Toni-SM / skrl

Modular reinforcement learning library (on PyTorch and JAX) with support for NVIDIA Isaac Gym, Omniverse Isaac Gym and Isaac Lab
https://skrl.readthedocs.io/
MIT License
443 stars 43 forks source link

Mean rewards are not calculated properly #157

Open nikolaradulov opened 2 weeks ago

nikolaradulov commented 2 weeks ago

Description

The mean rewards are computed by adding the mean of all stored cumulative rewards to the self.tracking_data dictionary self.tracking_data["Reward / Total reward (mean)"].append(np.mean(track_rewards)). Then every time the data is mean to be written the mean of all the rewards store in self.tracking_data["Reward / Total reward (mean)"] is written self.writer.add_scalar(k, np.mean(v), timestep) and the tracking data is cleared. The issue is that points are appended every time there is data inside self._track_rewards the cumulative rewards storage. This results all the cumulative rewards that have been added in storage since the last write to be meaned, added to the tracking data and meaned again on write.

eg. say each episode is 3 steps, only 1 env instance running. Writing done every 9 steps

step1: self._track_rewards = [] self.tracking_data["Reward / Total reward (mean)"]=[] step2: self._track_rewards = [] self.tracking_data["Reward / Total reward (mean)"]=[] step3: Episode finishes with cumulative reward -30: self._track_rewards = [-30] self.tracking_data["Reward / Total reward (mean)"]=[-30] step4: self._track_rewards = [-30] self.tracking_data["Reward / Total reward (mean)"]=[-30, -30] step5: self._track_rewards = [-30] self.tracking_data["Reward / Total reward (mean)"]=[-30, -30, -30] step6: Episode finished with cumulative reward -4: step3: self._track_rewards = [-30, -4] self.tracking_data["Reward / Total reward (mean)"]=[-30, -30, -30, -17] step7: self._track_rewards = [-30, -4] self.tracking_data["Reward / Total reward (mean)"]=[-30, -30, -30, -17, -17] step8: self._track_rewards = [-30, -4] self.tracking_data["Reward / Total reward (mean)"]=[-30, -30, -30, -17, -17, -17] step9 : Episode finished with reward -10: self._track_rewards = [-30, -4, -10] self.tracking_data["Reward / Total reward (mean)"]=[-30, -30, -30, -17, -17, -22]

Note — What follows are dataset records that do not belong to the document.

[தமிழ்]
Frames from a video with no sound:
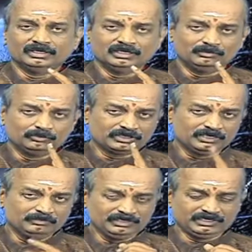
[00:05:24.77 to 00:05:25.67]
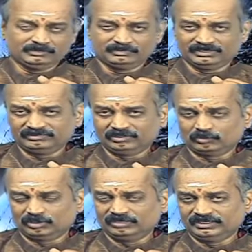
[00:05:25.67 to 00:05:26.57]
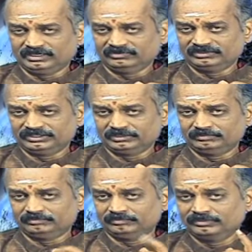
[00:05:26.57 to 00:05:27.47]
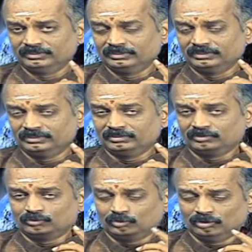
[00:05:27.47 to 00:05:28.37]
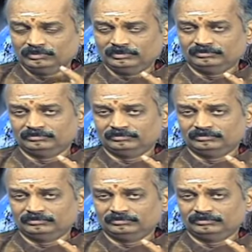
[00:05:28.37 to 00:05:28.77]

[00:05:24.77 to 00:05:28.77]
இதில் முக்கியமாக நீங்கள் மனசில் கொள்ள வேண்டிய விஷயம் கோபம்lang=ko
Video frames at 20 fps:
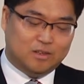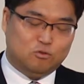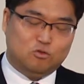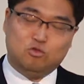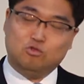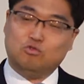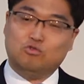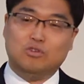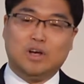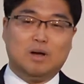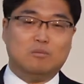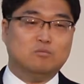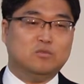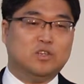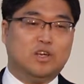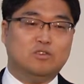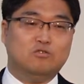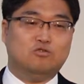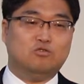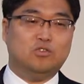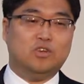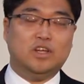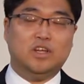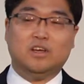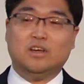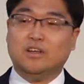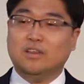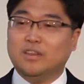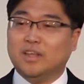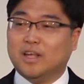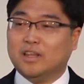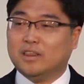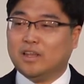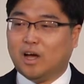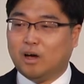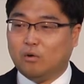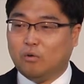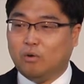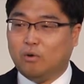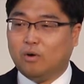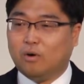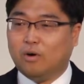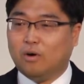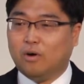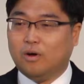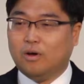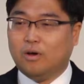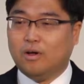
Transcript: 추수감사주일이 끝났다고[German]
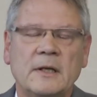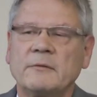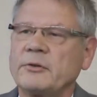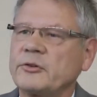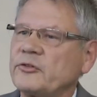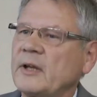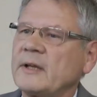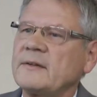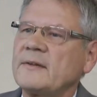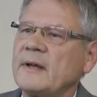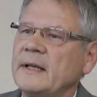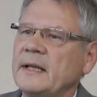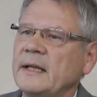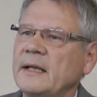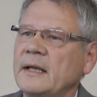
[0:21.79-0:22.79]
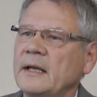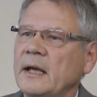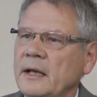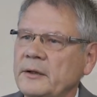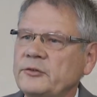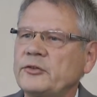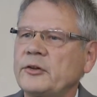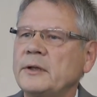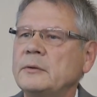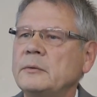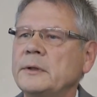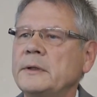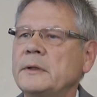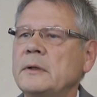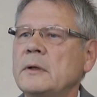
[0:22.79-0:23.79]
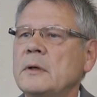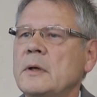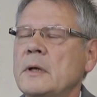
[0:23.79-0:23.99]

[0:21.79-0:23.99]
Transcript: verstärkt seine Anstrengungen,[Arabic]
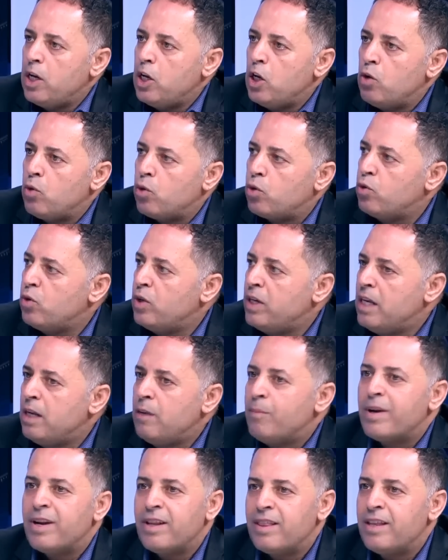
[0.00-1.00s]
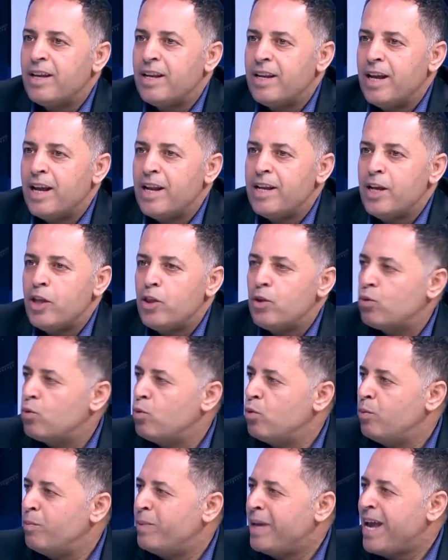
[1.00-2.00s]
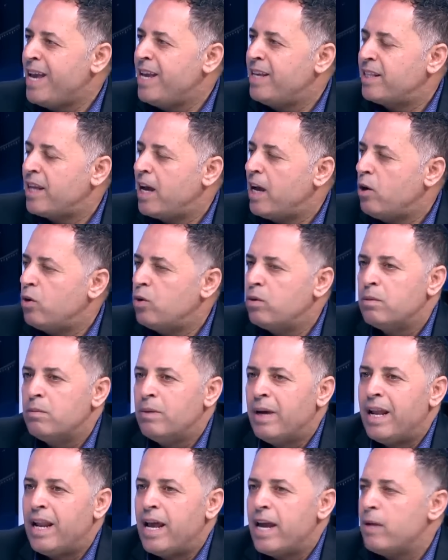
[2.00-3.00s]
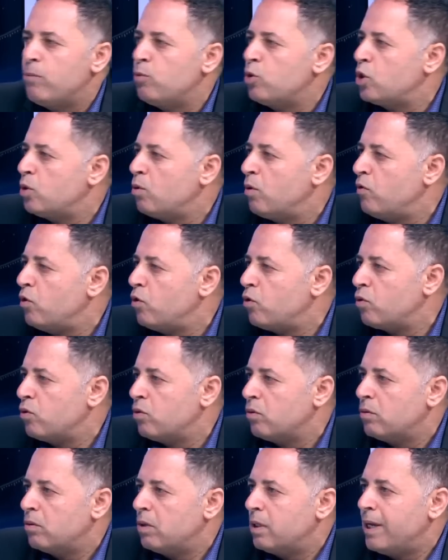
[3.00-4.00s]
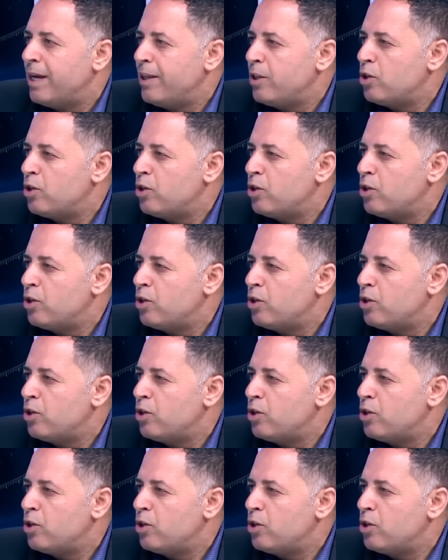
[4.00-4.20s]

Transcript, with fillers: للأردنيين مرة ثانية أن يثقوا بأي تعهد على أي مستوى في الأردن يعني هذاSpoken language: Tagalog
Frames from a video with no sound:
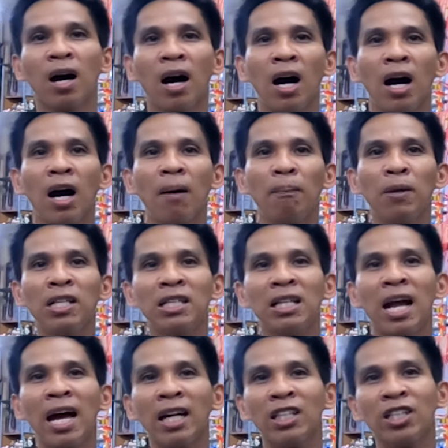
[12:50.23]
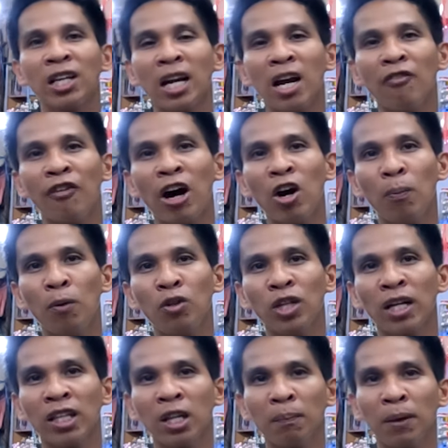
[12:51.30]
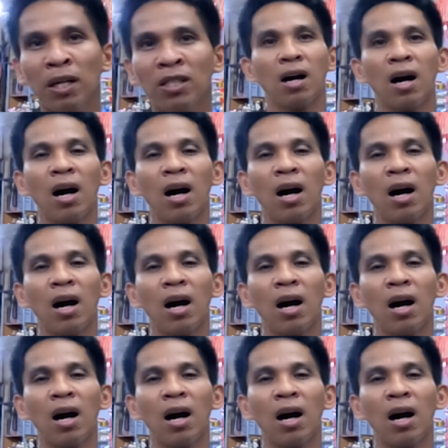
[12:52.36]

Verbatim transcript: Uh, please like, share, and follow po sa ating page.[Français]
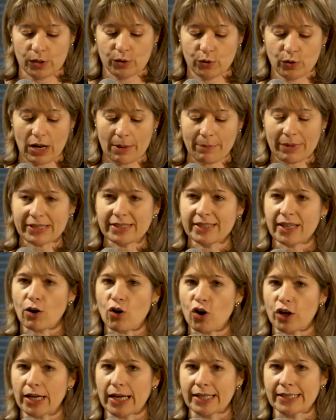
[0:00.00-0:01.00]
de la matière
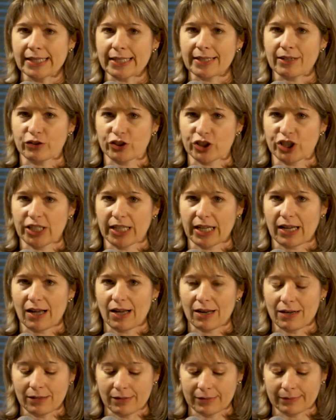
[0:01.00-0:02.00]
organique en
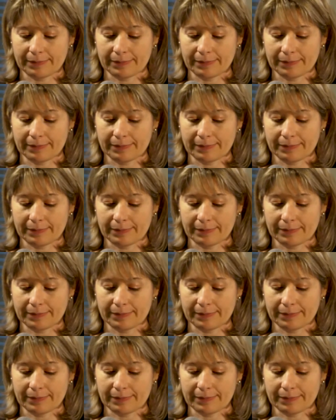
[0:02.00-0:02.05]
général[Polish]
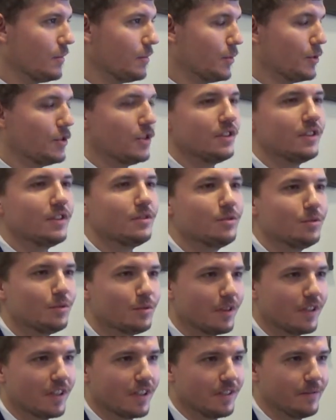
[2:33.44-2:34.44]
posiada
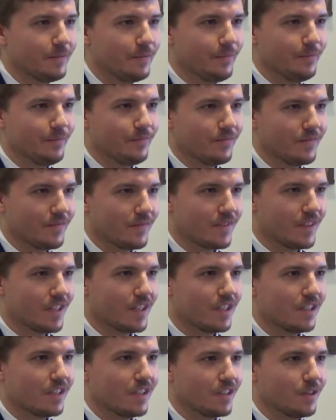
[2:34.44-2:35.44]
córkę,
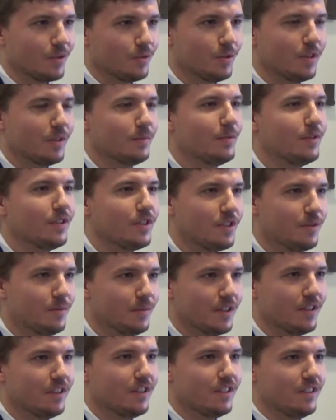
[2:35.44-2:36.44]
która była
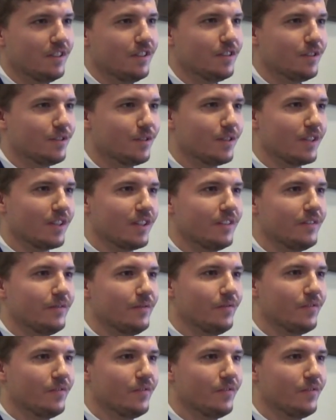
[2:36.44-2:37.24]
śmiertelnie chora.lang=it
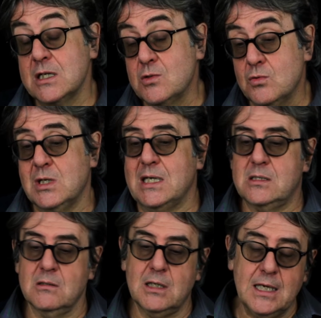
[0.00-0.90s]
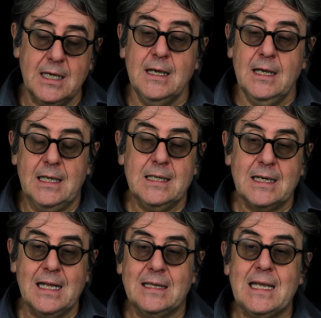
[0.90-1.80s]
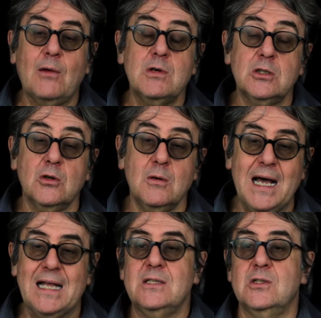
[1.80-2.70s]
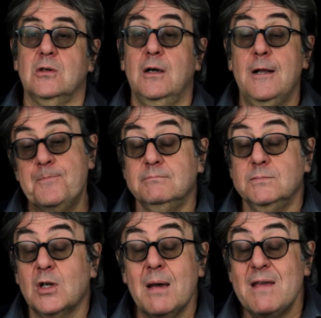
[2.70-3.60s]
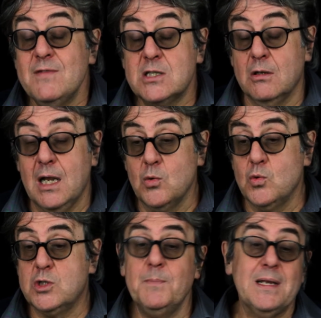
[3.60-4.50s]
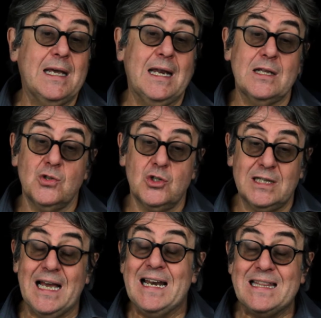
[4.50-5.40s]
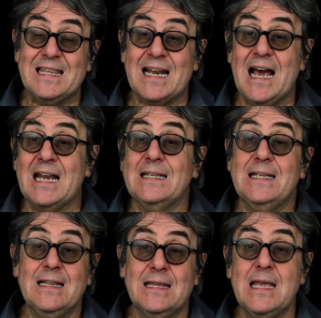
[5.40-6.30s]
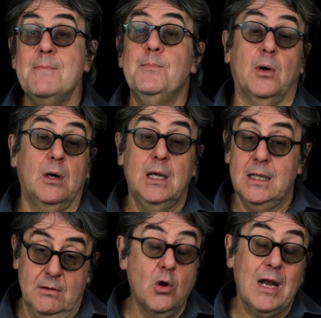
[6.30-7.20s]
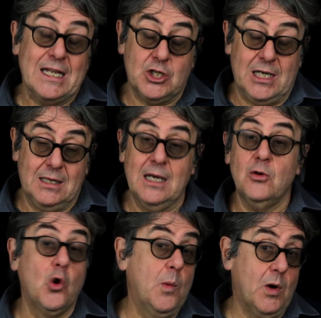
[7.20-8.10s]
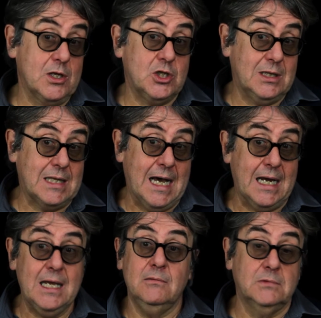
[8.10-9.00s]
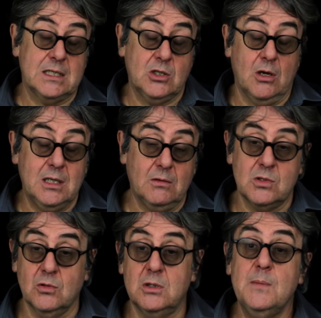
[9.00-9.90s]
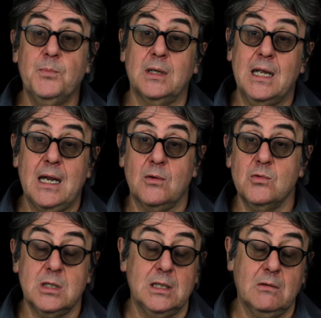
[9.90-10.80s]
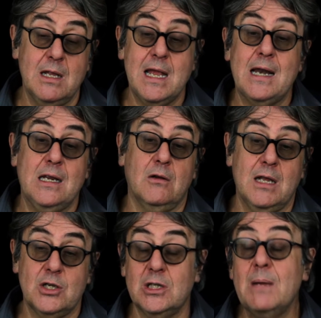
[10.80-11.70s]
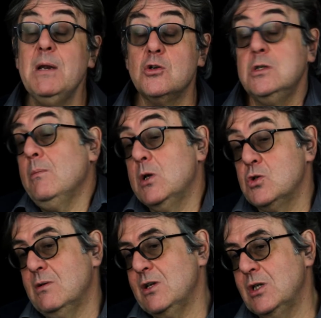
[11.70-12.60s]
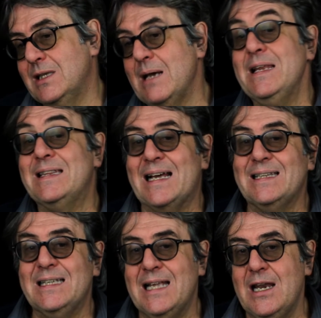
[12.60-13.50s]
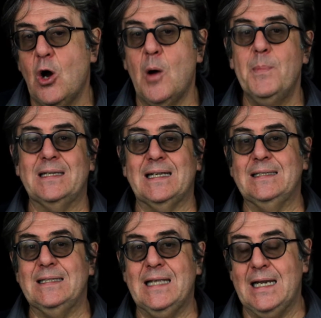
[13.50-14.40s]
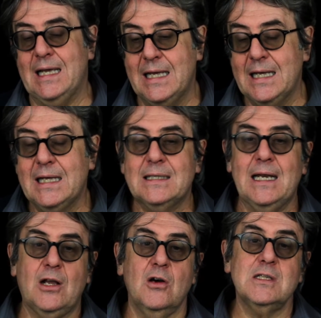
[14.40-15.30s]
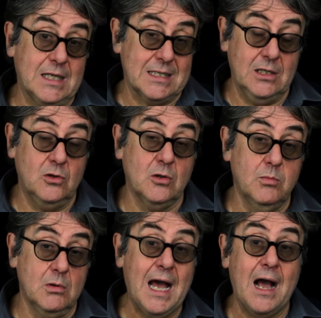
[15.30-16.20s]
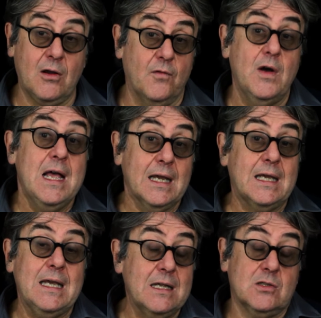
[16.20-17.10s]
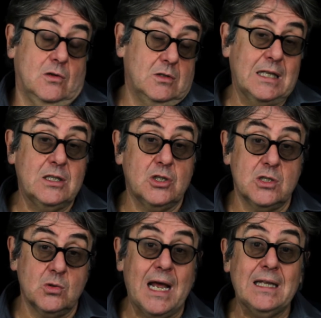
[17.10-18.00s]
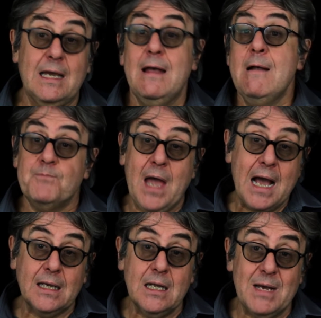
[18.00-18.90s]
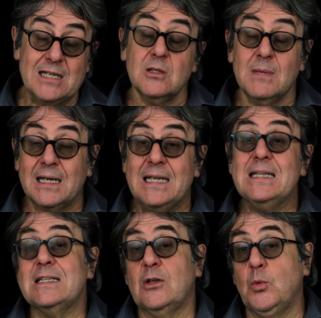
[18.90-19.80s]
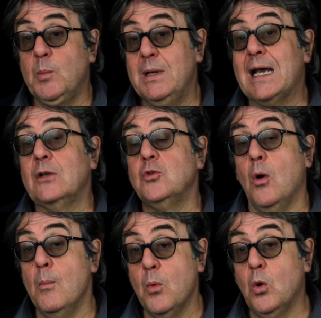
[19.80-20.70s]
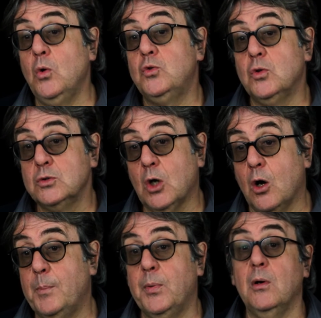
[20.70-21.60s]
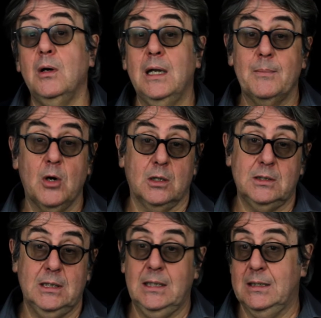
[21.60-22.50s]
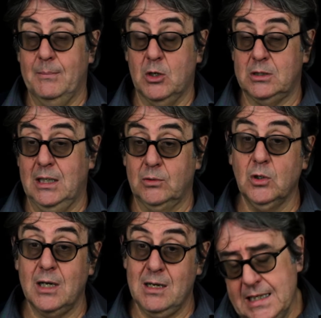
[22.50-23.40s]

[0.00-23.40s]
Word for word: Cosa è successo? Che in realtà questo romanzo non ha mai visto la luce perché la società letteraria del tempo non l'accetta, non lo può accettare, una storia di questo tipo nella Russia di quegli anni non è accettabile, così come non sono accettabili tante delle opere, tante delle, delle cose che ha scritto Bulgakov, che sono state censurate, anche il maestro e Margherita è stato pubblicato molto dopo la morte, la morte dell'autore.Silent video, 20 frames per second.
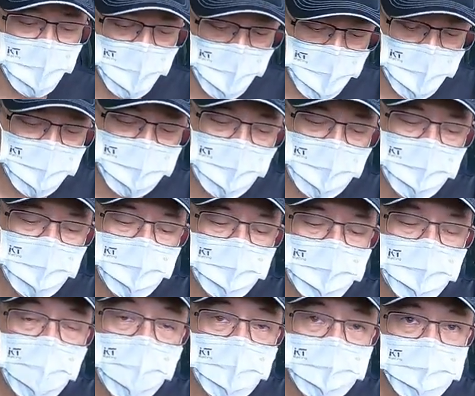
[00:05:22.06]
后方
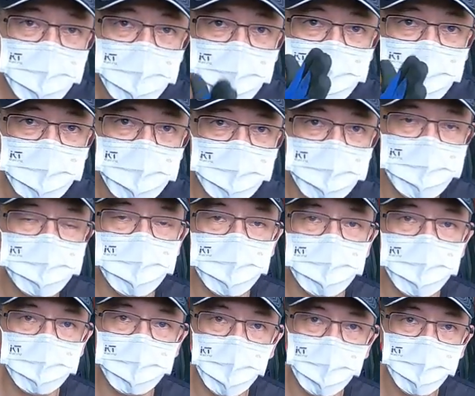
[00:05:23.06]
配置直
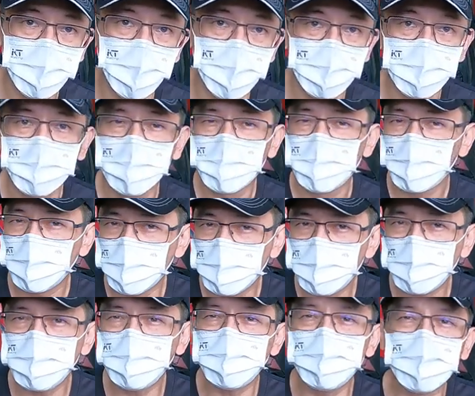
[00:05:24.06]
卷的弹簧。可
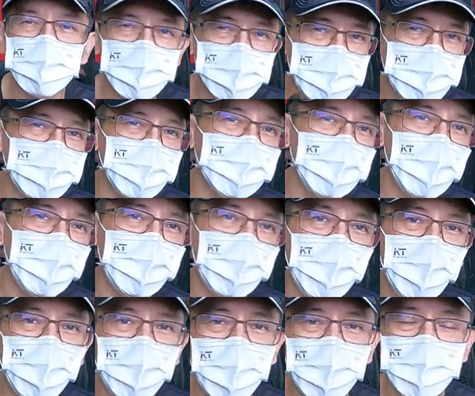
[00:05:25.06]
是如果直卷弹
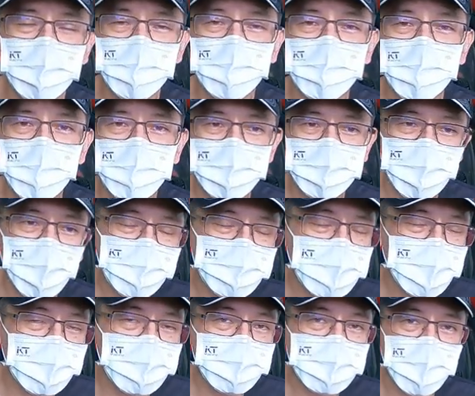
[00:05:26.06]
簧的话，要
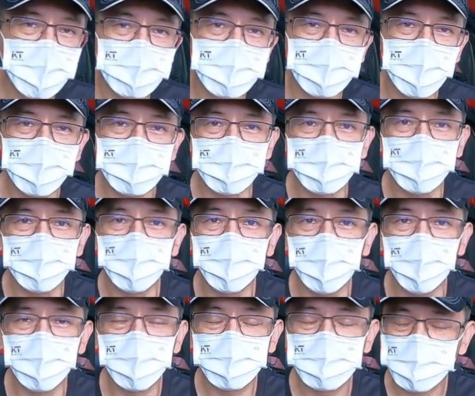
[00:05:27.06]
承载家人的
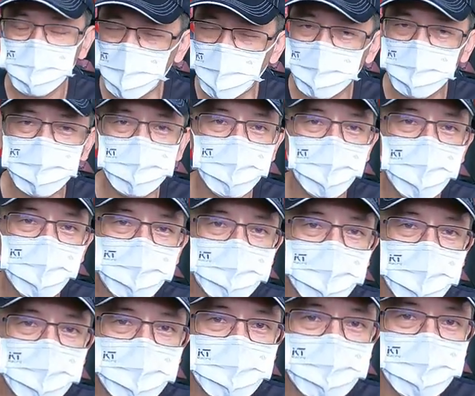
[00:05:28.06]
话，相信后
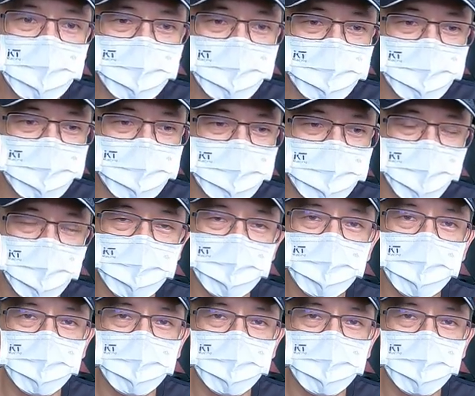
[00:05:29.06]
面的乘乘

At the end of step 9 the mean cumulative reward of the past 3 episodes is 14.(6) . The cumulative reward that is being written to tensorboard is -29.2 VERY DIFFERENT

SOLUTION: self._track_rewards.clear() after every time data is added to self.tracking_data["Reward / Total reward (mean)"]

What skrl version are you using?

1.0.0

What ML framework/library version are you using?

pytorch

Additional system information

No response